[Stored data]
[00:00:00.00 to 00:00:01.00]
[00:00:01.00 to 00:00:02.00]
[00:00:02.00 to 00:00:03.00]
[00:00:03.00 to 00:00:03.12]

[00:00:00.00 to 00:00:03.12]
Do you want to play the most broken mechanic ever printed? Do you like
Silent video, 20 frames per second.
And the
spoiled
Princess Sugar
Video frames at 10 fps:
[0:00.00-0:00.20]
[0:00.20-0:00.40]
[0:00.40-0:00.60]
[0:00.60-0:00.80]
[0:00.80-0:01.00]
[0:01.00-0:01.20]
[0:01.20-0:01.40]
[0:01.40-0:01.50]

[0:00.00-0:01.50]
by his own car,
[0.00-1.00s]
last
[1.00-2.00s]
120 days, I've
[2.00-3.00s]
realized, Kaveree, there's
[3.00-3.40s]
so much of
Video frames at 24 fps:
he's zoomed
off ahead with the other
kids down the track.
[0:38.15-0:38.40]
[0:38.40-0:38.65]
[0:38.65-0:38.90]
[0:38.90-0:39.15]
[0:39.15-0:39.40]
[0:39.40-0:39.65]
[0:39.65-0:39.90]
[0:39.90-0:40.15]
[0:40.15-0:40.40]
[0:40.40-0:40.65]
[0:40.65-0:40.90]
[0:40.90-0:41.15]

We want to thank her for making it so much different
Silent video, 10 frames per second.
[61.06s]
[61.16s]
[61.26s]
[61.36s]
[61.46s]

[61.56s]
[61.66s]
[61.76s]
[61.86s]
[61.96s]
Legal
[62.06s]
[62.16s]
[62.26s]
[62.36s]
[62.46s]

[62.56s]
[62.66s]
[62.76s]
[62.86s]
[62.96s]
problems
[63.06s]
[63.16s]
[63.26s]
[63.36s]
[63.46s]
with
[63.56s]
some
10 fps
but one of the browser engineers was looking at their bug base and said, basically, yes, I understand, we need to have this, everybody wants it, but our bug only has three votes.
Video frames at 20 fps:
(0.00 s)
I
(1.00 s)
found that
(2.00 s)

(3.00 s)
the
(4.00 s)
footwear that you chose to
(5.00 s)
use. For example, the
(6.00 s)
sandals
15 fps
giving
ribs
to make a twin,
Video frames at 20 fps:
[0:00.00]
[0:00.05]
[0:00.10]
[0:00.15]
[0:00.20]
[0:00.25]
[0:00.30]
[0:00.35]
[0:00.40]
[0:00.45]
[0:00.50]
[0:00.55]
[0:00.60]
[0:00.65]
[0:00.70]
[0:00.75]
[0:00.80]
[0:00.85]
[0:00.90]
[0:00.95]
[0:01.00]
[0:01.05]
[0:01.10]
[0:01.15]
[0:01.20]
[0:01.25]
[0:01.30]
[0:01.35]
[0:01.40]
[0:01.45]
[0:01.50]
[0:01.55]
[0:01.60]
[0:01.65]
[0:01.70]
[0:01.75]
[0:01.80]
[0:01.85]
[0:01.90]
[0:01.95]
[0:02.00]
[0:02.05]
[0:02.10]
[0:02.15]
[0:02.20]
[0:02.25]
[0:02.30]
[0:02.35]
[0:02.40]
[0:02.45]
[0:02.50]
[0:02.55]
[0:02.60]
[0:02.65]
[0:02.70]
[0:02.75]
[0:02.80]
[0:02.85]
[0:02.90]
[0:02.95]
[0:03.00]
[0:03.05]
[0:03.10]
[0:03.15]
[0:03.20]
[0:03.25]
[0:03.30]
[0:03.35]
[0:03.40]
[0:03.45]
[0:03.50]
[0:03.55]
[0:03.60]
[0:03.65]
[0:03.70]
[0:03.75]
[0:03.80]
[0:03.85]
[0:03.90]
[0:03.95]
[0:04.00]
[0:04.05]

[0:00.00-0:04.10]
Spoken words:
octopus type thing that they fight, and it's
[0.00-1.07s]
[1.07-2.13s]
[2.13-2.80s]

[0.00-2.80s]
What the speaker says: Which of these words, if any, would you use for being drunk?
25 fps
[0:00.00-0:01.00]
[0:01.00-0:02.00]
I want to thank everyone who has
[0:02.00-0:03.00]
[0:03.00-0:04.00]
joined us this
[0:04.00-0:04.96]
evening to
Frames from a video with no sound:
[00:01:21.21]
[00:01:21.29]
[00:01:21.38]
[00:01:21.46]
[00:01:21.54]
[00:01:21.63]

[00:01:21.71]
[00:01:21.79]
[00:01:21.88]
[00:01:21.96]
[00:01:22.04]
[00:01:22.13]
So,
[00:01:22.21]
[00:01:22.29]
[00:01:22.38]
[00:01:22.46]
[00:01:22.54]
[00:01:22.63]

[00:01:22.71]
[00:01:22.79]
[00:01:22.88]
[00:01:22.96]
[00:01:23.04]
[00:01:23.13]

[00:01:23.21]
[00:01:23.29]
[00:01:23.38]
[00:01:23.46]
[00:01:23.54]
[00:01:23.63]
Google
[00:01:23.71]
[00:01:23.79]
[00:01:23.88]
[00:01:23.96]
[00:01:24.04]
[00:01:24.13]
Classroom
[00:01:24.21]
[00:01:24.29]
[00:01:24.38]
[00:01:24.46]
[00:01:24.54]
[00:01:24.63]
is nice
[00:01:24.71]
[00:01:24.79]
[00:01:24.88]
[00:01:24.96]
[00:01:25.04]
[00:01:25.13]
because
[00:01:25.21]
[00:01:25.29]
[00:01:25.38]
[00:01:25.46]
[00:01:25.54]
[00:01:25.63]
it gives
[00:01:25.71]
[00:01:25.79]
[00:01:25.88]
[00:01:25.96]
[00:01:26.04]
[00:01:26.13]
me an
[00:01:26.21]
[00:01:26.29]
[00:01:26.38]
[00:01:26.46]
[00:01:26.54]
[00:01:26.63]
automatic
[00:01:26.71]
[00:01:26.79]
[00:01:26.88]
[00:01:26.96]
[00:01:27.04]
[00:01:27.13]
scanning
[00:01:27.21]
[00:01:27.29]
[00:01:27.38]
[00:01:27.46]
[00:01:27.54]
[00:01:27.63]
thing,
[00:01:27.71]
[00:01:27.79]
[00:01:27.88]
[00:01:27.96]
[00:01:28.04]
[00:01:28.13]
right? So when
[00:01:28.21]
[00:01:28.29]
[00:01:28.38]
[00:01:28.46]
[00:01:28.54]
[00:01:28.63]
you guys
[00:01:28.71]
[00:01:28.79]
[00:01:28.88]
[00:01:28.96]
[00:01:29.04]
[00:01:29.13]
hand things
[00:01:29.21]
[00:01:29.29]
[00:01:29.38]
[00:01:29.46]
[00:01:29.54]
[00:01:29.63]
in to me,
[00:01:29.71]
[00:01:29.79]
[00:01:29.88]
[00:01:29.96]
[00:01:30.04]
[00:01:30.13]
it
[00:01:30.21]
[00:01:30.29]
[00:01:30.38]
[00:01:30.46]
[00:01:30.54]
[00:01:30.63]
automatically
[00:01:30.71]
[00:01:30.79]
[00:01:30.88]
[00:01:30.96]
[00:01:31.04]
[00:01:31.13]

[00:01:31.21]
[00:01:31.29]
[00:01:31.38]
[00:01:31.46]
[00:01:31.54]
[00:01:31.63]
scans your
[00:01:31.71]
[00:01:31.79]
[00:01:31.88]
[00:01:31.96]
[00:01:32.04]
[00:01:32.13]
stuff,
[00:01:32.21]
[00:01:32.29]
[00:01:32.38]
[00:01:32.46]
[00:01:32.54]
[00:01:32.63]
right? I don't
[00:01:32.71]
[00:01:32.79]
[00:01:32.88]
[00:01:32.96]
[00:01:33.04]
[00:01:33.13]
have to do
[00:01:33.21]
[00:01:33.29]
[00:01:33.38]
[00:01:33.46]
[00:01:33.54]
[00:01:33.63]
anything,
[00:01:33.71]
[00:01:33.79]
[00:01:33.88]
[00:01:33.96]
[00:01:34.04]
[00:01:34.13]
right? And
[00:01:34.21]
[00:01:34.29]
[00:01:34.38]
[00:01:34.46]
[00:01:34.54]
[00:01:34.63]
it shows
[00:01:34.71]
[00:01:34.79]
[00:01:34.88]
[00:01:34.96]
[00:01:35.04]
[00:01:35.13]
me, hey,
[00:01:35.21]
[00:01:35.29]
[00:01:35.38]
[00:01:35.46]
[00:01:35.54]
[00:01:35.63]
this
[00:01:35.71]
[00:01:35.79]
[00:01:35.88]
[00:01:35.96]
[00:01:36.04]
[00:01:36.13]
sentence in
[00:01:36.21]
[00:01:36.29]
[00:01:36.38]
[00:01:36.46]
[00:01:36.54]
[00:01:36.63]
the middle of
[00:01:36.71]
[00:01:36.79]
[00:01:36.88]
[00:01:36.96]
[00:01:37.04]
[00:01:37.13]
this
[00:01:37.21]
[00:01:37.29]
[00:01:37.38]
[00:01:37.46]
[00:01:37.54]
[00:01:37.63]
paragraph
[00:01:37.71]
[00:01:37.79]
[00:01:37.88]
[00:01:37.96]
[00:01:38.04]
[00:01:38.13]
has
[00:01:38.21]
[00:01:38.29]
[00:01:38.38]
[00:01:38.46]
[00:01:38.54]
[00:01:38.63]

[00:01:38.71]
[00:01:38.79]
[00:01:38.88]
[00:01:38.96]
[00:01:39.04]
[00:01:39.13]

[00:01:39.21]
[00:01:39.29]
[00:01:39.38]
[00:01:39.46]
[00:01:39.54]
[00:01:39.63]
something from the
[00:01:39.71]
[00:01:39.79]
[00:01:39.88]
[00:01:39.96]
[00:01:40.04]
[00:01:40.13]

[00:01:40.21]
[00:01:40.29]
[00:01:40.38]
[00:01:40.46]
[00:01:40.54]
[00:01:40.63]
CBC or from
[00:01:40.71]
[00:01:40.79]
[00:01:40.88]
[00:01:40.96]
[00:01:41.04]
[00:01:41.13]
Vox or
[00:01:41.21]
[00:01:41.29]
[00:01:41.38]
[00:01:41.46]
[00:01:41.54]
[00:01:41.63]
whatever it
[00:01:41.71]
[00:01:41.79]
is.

→ **Task**
In the entries above, the lines between the one holding "[00:01:22.71]" and the one holding "[00:01:32.38]", inclusive, are to be printed exactly as written, and those alone.

→ **Output for this task**
[00:01:22.71]
[00:01:22.79]
[00:01:22.88]
[00:01:22.96]
[00:01:23.04]
[00:01:23.13]

[00:01:23.21]
[00:01:23.29]
[00:01:23.38]
[00:01:23.46]
[00:01:23.54]
[00:01:23.63]
Google
[00:01:23.71]
[00:01:23.79]
[00:01:23.88]
[00:01:23.96]
[00:01:24.04]
[00:01:24.13]
Classroom
[00:01:24.21]
[00:01:24.29]
[00:01:24.38]
[00:01:24.46]
[00:01:24.54]
[00:01:24.63]
is nice
[00:01:24.71]
[00:01:24.79]
[00:01:24.88]
[00:01:24.96]
[00:01:25.04]
[00:01:25.13]
because
[00:01:25.21]
[00:01:25.29]
[00:01:25.38]
[00:01:25.46]
[00:01:25.54]
[00:01:25.63]
it gives
[00:01:25.71]
[00:01:25.79]
[00:01:25.88]
[00:01:25.96]
[00:01:26.04]
[00:01:26.13]
me an
[00:01:26.21]
[00:01:26.29]
[00:01:26.38]
[00:01:26.46]
[00:01:26.54]
[00:01:26.63]
automatic
[00:01:26.71]
[00:01:26.79]
[00:01:26.88]
[00:01:26.96]
[00:01:27.04]
[00:01:27.13]
scanning
[00:01:27.21]
[00:01:27.29]
[00:01:27.38]
[00:01:27.46]
[00:01:27.54]
[00:01:27.63]
thing,
[00:01:27.71]
[00:01:27.79]
[00:01:27.88]
[00:01:27.96]
[00:01:28.04]
[00:01:28.13]
right? So when
[00:01:28.21]
[00:01:28.29]
[00:01:28.38]
[00:01:28.46]
[00:01:28.54]
[00:01:28.63]
you guys
[00:01:28.71]
[00:01:28.79]
[00:01:28.88]
[00:01:28.96]
[00:01:29.04]
[00:01:29.13]
hand things
[00:01:29.21]
[00:01:29.29]
[00:01:29.38]
[00:01:29.46]
[00:01:29.54]
[00:01:29.63]
in to me,
[00:01:29.71]
[00:01:29.79]
[00:01:29.88]
[00:01:29.96]
[00:01:30.04]
[00:01:30.13]
it
[00:01:30.21]
[00:01:30.29]
[00:01:30.38]
[00:01:30.46]
[00:01:30.54]
[00:01:30.63]
automatically
[00:01:30.71]
[00:01:30.79]
[00:01:30.88]
[00:01:30.96]
[00:01:31.04]
[00:01:31.13]

[00:01:31.21]
[00:01:31.29]
[00:01:31.38]
[00:01:31.46]
[00:01:31.54]
[00:01:31.63]
scans your
[00:01:31.71]
[00:01:31.79]
[00:01:31.88]
[00:01:31.96]
[00:01:32.04]
[00:01:32.13]
stuff,
[00:01:32.21]
[00:01:32.29]
[00:01:32.38]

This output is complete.